ATTR-CM: NAC Staging
Based on NT-proBNP, estimated glomerular filtration rate, and cardiac biomarkers
Identifies candidates for advanced heart failure therapies and transplantation
Boston University Staging (AL)
Incorporates BNP, troponin, and differences between involved and uninvolved free light chains
Prognostic even in transplant candidates
Biomarkers (troponin, NT-proBNP) are powerful prognostic indicators in both AL and ATTR. Serial measurement tracks disease burden and therapy response.

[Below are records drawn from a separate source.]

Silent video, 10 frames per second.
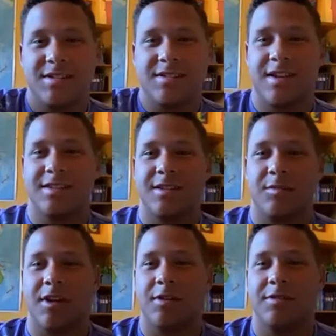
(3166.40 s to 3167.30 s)
to say that
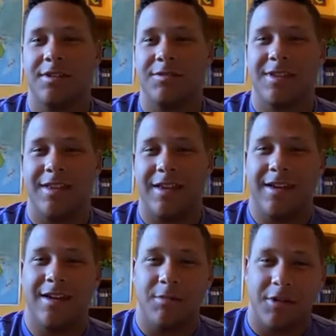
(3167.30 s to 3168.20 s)
something I really, really
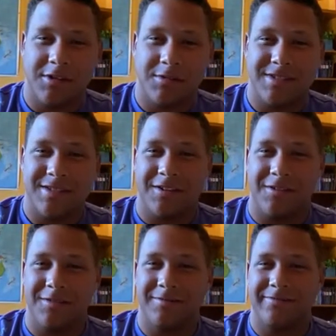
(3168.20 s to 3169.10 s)
like about
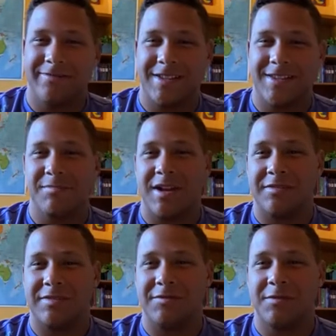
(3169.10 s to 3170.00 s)
USL that's
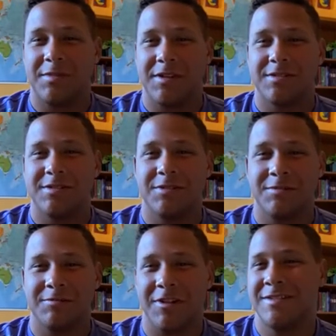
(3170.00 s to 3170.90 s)
benefit from being
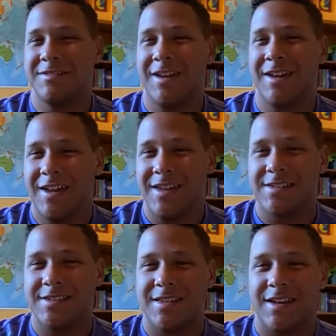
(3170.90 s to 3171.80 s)
student run
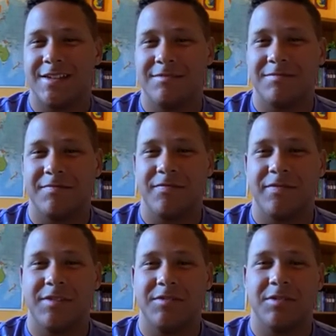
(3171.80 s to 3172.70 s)
is that
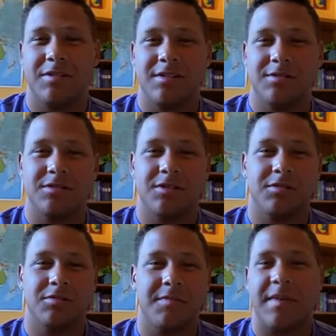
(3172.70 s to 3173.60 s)
there's
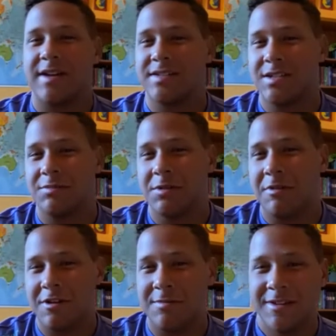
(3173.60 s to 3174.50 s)
no capacity
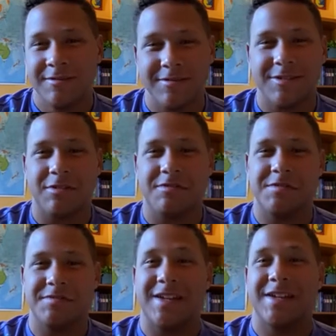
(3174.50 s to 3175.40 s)
requirement. So if
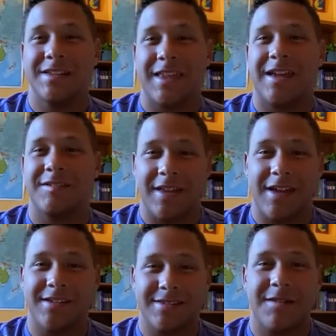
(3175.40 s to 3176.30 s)
you need to like
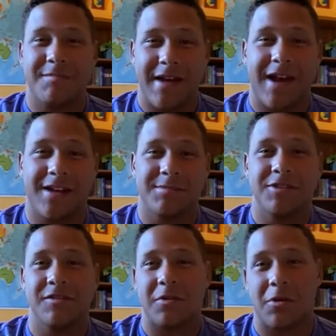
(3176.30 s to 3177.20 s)
take a step back because
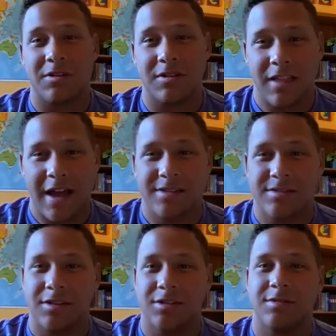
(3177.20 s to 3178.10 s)
you have a hard
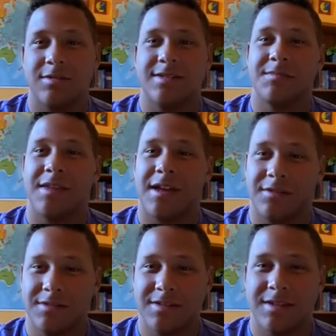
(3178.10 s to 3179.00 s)
class or you're doing something
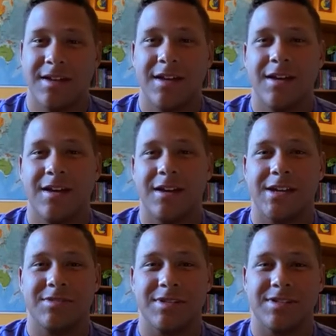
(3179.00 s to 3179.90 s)
else, or
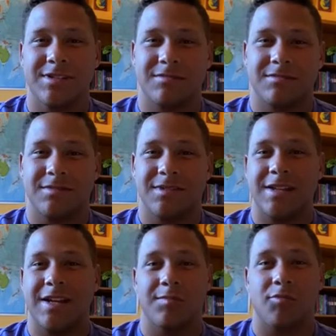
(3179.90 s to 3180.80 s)
you just
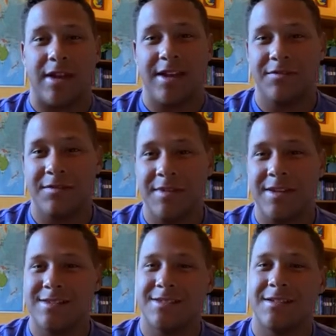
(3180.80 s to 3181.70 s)
need a break from
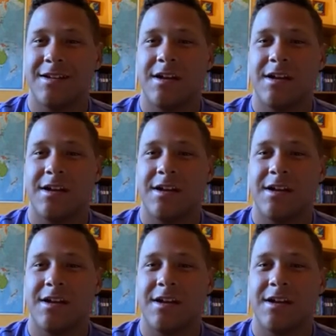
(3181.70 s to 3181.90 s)
this,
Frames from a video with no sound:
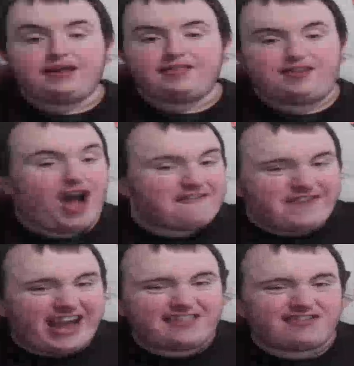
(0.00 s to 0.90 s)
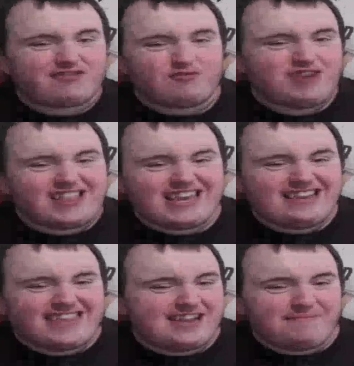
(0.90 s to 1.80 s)
The offense really
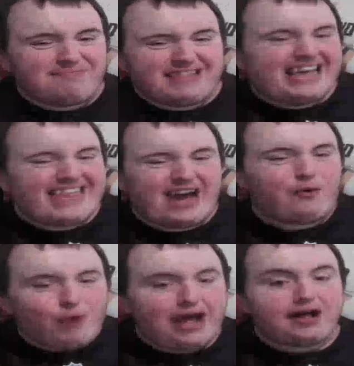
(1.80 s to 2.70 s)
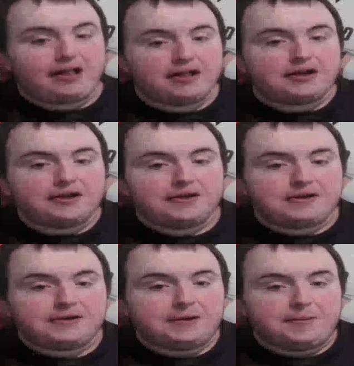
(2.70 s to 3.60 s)
didn't play that well,
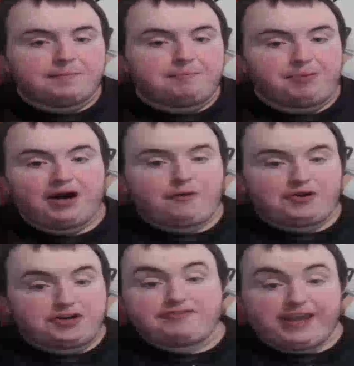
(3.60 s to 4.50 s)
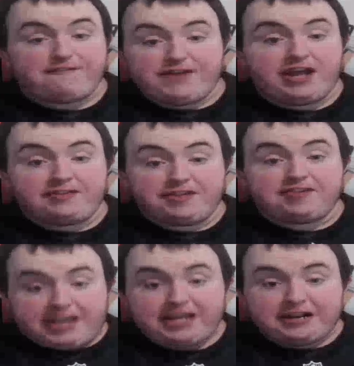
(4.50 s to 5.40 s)
but when your defense is
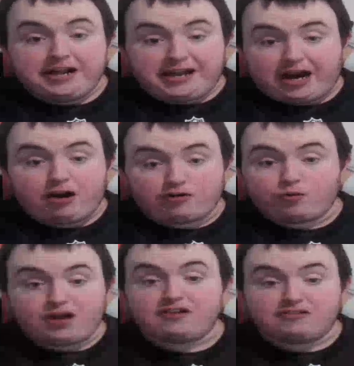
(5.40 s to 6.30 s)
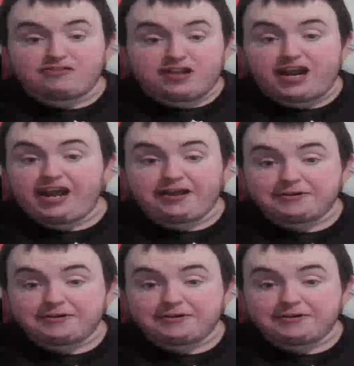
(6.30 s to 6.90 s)
eating like ours was today,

Advanced Therapies: Transplantation and Mechanical Support
Heart Transplantation
Indication: Select patients with advanced heart failure refractory to medical and device therapy
AL-CM: Transplant alone adequate if excellent hematologic response (or after stem cell transplantation) achieved
ATTRv-CM (hereditary): Heart and liver transplantation preferred (removes source of TTR production); heart alone considered if acceptable hematologic response on tafamidis pre-transplant
Outcomes: Improved survival vs. historical controls; mean survival approximately 10 years post-transplant
Contraindications to Transplantation
Severe extracardiacs (severe neuropathy, GI dysfunction, renal failure)
High-grade albuminuria in AL (suggests aggressive systemic disease)
Uncontrolled disease in AL (inadequate plasma cell response)
Mechanical Circulatory Support (MCS)
Left ventricular assist device (LVAD): Limited role due to small left ventricular cavity and biventricular involvement; carefully selected cases as bridge to transplant
Extracorporeal membrane oxygenation (ECMO): Bridge therapy in acute cardiogenic shock
Palliative Care
Essential component for all advanced disease, regardless of transplant candidacy
Goals of care discussions, symptom management, psychosocial support
Integrates geriatric principles and caregiver support
DO
Refer transplant-eligible patients early for evaluation
Involve palliative care in discussions of goals, values, and preferences
Coordinate with transplant and hematology teams for AL-CM undergoing stem cell transplantation followed by consideration of transplant
Single point of contact (care coordinator) to streamline communication
Key Do's and Don'ts
DO: Diagnostic Workup
Obtain serum and urine immunofixation and free light chains in all suspected cases
Perform Tc-99m pyrophosphate or DPD scintigraphy; Grade 2–3 uptake is virtually diagnostic of ATTR-CM
Use cardiac magnetic resonance for tissue characterization and diagnosis confirmation
Perform genetic testing (TTR sequencing) in ATTR-CM to identify hereditary vs. wild-type
Involve cardiologist and specialist early; avoid diagnostic delay
DON'T: Common Pitfalls
Don't attribute restrictive heart failure with preserved ejection fraction and wall thickening to "hypertensive heart disease" without considering amyloidosis
Don't miss low-voltage ECG (classic but only present in approximately 30% of cases)
Don't use biopsy as sole diagnostic modality without clinical integration
Don't apply standard heart failure guideline-directed medical therapy without amyloidosis expertise (narrow hemodynamic margins)
Heart Failure Management: Diuretics first-line; avoid beta-blockers and calcium channel blockers and ACE inhibitors unless essential; narrow hemodynamic margin
Multidisciplinary Care: Coordinate cardiology, hematology, genetics, nephrology, neurology, and palliative care
Prognosis: Early diagnosis and treatment critical; biomarkers (troponin, NT-proBNP) guide prognosis and therapy response
Source: Kittleson MM, et al. 2023 ACC Expert Consensus Decision Pathway on Comprehensive Multidisciplinary Care for the Patient With Cardiac Amyloidosis. J Am Coll Cardiol. 2023;81(18):1076–1126. DOI: 10.1016/j.jacc.2022.11.022
This quick reference is educational only and does not replace the full guideline or clinical judgment. Always consult current guidelines and specialists for patient care decisions.